For GSK, this five-year commitment represents a significant strategic investment. Like many of its peers, the company has faced setbacks in the neurodegenerative space, where the high cost of failure has made many risk-averse. The collaboration signals a calculated pivot toward foundational science and a belief that better models are the only way forward.

The partnership aligns with GSK's broader R&D strategy, which increasingly relies on external innovation and technologies that improve the predictability of early-stage research. By tapping into JAX-NYSCF's unique platform, GSK is not just outsourcing research but integrating a fundamentally new approach into its discovery pipeline.

"Establishing a translational biology and scientific discovery collaboration with JAX-NYSCF complements the work we are doing at GSK on cellular models of disease, and offers the potential to yield new insights that may help accelerate therapeutic discovery for devastating neurodegenerative diseases," said Chris Austin, senior vice president and global head of Research Technologies at GSK.

Austin emphasized the dual benefit of this approach: not only developing new medicines but also understanding which patients are most likely to respond to them.
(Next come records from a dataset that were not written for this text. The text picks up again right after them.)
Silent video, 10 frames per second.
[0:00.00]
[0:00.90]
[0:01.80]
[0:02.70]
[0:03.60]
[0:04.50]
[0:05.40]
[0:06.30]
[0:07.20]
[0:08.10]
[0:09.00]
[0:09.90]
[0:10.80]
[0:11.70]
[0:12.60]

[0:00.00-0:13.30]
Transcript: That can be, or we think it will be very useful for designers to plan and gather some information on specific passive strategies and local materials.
This focus on patient stratification is a cornerstone of modern precision medicine and could be a game-changer for designing more efficient and successful clinical trials in the future.
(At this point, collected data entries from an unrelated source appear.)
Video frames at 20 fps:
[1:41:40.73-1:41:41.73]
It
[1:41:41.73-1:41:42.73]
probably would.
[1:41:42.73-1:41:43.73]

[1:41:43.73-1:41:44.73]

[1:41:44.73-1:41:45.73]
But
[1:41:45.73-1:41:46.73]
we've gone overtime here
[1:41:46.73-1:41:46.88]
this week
The Promise of 'Clinical Trials in a Dish'

The ultimate vision for this technology is to conduct what some call "clinical trials in a dish." Before enrolling a single human patient, researchers could test a drug on iPSC-derived brain cells from thousands of individuals with diverse genetic profiles, all housed in the robotic arrays of the JAX-NYSCF labs.

This approach could predict which genetic subgroups will respond best to a therapy, who might experience adverse effects, and who might not respond at all. It allows scientists to fail fast and cheap in the lab, rather than slow and expensive in multi-year human trials. By identifying the right drug for the right patient early in the process, the collaboration hopes to dramatically reduce the attrition rate and shorten the timeline for bringing effective treatments to market.

While significant challenges remain in fully maturing these cellular models to replicate the complexity of an entire brain, this partnership represents a powerful and hopeful step forward. By combining genomics, robotics, stem cell biology, and pharmaceutical expertise, JAX-NYSCF and GSK are not just searching for a new drug; they are building a better way to search.